Consultant hiring delay pushes back Matarbari land-based LNG terminal project

A delayed move to hire a consultant has pushed back the process for selecting a qualified bidder for the country’s maiden land-based LNG (liquefied natural gas) terminal project at Matarbari in Maheshkhali of Cox’s Bazar, energy industry sources say.


According to sources, the government in January last year invited bids seeking Expression of Interest (EoI) from international companies to build a LNG terminal with floating storage and re-gasification and storage unit (FSRU) capacity of 7.5 million metric tonnes per annum (MTA).


As per the project proposal, a private sector sponsor will set up the LNG terminal on Build-Own-Operate (BOO) basis once it is selected by the developer — Rupantarita Prakritik Gas Company Limited (RPGCL).

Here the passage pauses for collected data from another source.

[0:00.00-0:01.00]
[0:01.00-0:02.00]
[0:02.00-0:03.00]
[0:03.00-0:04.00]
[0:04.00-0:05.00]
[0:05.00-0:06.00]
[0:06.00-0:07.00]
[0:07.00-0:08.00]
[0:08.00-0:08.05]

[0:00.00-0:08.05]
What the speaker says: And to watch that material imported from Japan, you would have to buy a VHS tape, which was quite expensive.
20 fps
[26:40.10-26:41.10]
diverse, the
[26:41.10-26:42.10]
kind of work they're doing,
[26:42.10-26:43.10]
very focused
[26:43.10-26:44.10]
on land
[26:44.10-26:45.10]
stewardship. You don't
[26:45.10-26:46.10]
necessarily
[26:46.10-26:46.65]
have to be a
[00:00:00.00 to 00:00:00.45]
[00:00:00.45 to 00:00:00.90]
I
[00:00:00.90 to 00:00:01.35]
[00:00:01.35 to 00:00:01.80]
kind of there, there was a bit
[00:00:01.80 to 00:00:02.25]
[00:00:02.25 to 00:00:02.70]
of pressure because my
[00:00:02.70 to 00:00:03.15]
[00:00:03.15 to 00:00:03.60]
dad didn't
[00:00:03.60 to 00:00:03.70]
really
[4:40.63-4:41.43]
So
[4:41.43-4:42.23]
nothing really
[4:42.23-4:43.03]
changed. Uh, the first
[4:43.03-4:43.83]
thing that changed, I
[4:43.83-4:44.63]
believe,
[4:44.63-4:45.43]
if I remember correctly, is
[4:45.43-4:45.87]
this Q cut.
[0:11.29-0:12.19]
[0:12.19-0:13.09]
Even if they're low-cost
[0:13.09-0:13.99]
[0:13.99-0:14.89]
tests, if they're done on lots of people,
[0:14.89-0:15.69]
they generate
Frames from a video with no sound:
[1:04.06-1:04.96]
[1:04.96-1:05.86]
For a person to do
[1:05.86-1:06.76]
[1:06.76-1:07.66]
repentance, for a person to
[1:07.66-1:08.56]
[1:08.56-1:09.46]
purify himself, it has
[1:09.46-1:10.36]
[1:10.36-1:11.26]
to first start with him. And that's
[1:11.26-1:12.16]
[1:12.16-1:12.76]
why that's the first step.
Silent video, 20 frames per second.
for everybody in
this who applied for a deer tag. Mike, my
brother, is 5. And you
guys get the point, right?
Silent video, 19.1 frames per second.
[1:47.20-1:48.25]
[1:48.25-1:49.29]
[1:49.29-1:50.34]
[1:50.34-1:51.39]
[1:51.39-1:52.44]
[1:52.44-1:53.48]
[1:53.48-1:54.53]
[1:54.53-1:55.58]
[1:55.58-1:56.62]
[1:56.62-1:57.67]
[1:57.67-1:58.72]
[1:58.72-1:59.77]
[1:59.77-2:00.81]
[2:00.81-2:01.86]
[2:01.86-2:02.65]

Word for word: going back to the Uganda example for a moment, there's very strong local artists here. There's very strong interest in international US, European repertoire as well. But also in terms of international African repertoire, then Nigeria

The move for LNG terminal came as part of the government’s plan to increase the import of natural gas to resolve its shortage that has specially been impeding industrialisation and power generation.


Under the move, the RPGCL, a subsidiary of the state-owned Petrobangla, received bids from 12 international companies in March last year.


A technical evaluation committee was formed headed by a director of Petrobangla to shortlist the technically and financially capable companies for the project. But the committee’s works remained stuck up as it failed to submit its report, said the sources.


“Despite passing of more than one and a half years, the committee could not submit its evaluation report to the Energy and Mineral Resources Division,” said a top official of the RPGCL, declining to be named.


“Actually, there was a flaw in the process that ultimately delayed the government’s move for the LNG project,” he said explaining that normally when the government conceives an idea for a new project where it does not have enough expertise, it first appoints a consultant and goes for feasibility study.


If the feasibility study gives positive outlook, then the consultant prepares necessary documents on the basis of the study report and floats an international tender.


“But in this case, before appointing a consultant and feasibility study, the government directly moved for sponsor selecting process which came as “putting the cart before the horse”.


RPGCL officials said recently the government realised its mistake and moved for appointing a consultant.


Official sources said Petrobangla primarily selected Japanese company Tokyo Gas Co Ltd as consultant for the project.


When approached, Petrobangla Director Quamruzzaman said the appointment of consultant is still under process.


At present, two LNG terminals with FSRU capacity of 3.75 million tonnes per year are in operation in Moheshkhali and re-gasify around 550 million cubic feet per day (mmcfd), although they have capacity of re-gasification of 1,000 mmcfd.


The country’s total gas production and supply is about 3,100 mmcfd against the demand of 4,000 mmcfd.


Economists believe the country’s demand for gas supply will go up in the coming days with implementation of gas-based power plants and establishment of 100 economic zones now drawn up by the government to promote industrialisation.


Recently, the government moved to revise its Power System Master Plan (PSMP) 2016 to increase the share of gas in power generation reducing the share of coal as primary energy source.


As per the existing PSMP 2016, the country’s power generation will reach 24,000MW in 2021, 40,000MW in 2030 and 60,000MW in 2041.


In this case, gas and LNG will share 35 percent in primary energy source for power generation. The share for coal is 35 percent, renewable 15 percent, nuclear 10 percent and petroleum oil 5 percent.


Sources said the Power Division put forward a proposal to the government’s policy level to convert some of the power plants which earlier planned to be coal-based into LNG-based considering the environmental issues as gas is considered to be cleaner than coal.